**Problem description**: Set down exactly the lines below, starting at the one that contains "Spoken language: Thai" and ending at the one that contains "Language: Tagalog", with both of those lines included and nothing else.

[[ Data records, beginning ]]

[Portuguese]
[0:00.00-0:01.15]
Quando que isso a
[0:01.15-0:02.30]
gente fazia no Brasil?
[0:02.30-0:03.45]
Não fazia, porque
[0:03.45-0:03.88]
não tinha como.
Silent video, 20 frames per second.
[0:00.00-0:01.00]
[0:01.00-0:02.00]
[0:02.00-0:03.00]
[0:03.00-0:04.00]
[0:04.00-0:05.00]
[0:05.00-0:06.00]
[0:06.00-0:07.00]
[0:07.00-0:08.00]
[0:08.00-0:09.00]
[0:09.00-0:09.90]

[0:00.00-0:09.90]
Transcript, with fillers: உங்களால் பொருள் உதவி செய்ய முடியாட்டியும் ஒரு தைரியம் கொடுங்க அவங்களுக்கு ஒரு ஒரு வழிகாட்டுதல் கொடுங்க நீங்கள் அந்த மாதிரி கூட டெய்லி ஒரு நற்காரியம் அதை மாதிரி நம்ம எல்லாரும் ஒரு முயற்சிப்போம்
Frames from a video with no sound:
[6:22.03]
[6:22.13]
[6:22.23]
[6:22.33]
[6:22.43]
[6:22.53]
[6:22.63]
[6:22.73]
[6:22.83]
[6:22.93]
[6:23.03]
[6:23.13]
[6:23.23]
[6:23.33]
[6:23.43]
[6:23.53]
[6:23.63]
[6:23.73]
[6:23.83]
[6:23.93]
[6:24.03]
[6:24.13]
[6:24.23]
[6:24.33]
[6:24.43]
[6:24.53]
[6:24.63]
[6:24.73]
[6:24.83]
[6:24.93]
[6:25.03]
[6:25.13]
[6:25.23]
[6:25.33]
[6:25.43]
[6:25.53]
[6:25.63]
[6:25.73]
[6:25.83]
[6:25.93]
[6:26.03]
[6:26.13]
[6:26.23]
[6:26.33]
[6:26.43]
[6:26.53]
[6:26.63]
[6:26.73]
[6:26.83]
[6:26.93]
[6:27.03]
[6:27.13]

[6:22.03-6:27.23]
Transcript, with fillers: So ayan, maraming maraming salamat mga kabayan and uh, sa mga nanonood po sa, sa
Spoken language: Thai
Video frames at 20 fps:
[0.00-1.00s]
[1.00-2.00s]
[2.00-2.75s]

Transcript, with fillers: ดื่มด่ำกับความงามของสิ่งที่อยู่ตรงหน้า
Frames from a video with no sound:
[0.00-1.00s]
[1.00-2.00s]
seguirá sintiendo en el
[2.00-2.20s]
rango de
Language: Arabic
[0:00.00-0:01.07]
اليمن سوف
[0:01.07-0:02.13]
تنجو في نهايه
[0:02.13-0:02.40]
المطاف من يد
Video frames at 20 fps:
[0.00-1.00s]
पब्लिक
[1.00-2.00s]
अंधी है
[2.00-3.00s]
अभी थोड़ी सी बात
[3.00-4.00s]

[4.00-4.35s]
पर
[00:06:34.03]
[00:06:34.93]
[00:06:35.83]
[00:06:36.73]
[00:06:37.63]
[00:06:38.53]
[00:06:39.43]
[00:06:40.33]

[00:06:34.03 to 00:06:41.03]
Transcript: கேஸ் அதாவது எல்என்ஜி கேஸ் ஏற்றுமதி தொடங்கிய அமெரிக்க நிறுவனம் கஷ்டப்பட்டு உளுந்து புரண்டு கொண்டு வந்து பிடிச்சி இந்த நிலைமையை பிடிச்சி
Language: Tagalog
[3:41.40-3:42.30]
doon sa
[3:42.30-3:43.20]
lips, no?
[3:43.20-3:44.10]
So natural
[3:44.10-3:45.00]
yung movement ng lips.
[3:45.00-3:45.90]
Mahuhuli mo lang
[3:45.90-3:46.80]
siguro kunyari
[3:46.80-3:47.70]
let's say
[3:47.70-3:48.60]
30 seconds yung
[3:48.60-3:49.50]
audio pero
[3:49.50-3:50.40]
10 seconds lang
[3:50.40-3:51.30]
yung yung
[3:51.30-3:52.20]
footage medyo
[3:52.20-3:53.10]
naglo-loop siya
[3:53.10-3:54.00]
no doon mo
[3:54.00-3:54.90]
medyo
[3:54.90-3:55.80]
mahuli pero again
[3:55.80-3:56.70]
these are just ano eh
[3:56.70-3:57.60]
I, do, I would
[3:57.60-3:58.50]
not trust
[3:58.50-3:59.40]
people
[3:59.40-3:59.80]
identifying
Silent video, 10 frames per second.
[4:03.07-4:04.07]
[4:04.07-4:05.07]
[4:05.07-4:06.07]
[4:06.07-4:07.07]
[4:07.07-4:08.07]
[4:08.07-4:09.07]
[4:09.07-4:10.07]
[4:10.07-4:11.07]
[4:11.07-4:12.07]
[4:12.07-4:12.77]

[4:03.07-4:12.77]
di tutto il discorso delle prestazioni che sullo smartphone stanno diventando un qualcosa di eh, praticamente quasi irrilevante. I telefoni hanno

[[ Data records, end ]]

**Solution**:
Spoken language: Thai
Video frames at 20 fps:
[0.00-1.00s]
[1.00-2.00s]
[2.00-2.75s]

Transcript, with fillers: ดื่มด่ำกับความงามของสิ่งที่อยู่ตรงหน้า
Frames from a video with no sound:
[0.00-1.00s]
[1.00-2.00s]
seguirá sintiendo en el
[2.00-2.20s]
rango de
Language: Arabic
[0:00.00-0:01.07]
اليمن سوف
[0:01.07-0:02.13]
تنجو في نهايه
[0:02.13-0:02.40]
المطاف من يد
Video frames at 20 fps:
[0.00-1.00s]
पब्लिक
[1.00-2.00s]
अंधी है
[2.00-3.00s]
अभी थोड़ी सी बात
[3.00-4.00s]

[4.00-4.35s]
पर
[00:06:34.03]
[00:06:34.93]
[00:06:35.83]
[00:06:36.73]
[00:06:37.63]
[00:06:38.53]
[00:06:39.43]
[00:06:40.33]

[00:06:34.03 to 00:06:41.03]
Transcript: கேஸ் அதாவது எல்என்ஜி கேஸ் ஏற்றுமதி தொடங்கிய அமெரிக்க நிறுவனம் கஷ்டப்பட்டு உளுந்து புரண்டு கொண்டு வந்து பிடிச்சி இந்த நிலைமையை பிடிச்சி
Language: Tagalog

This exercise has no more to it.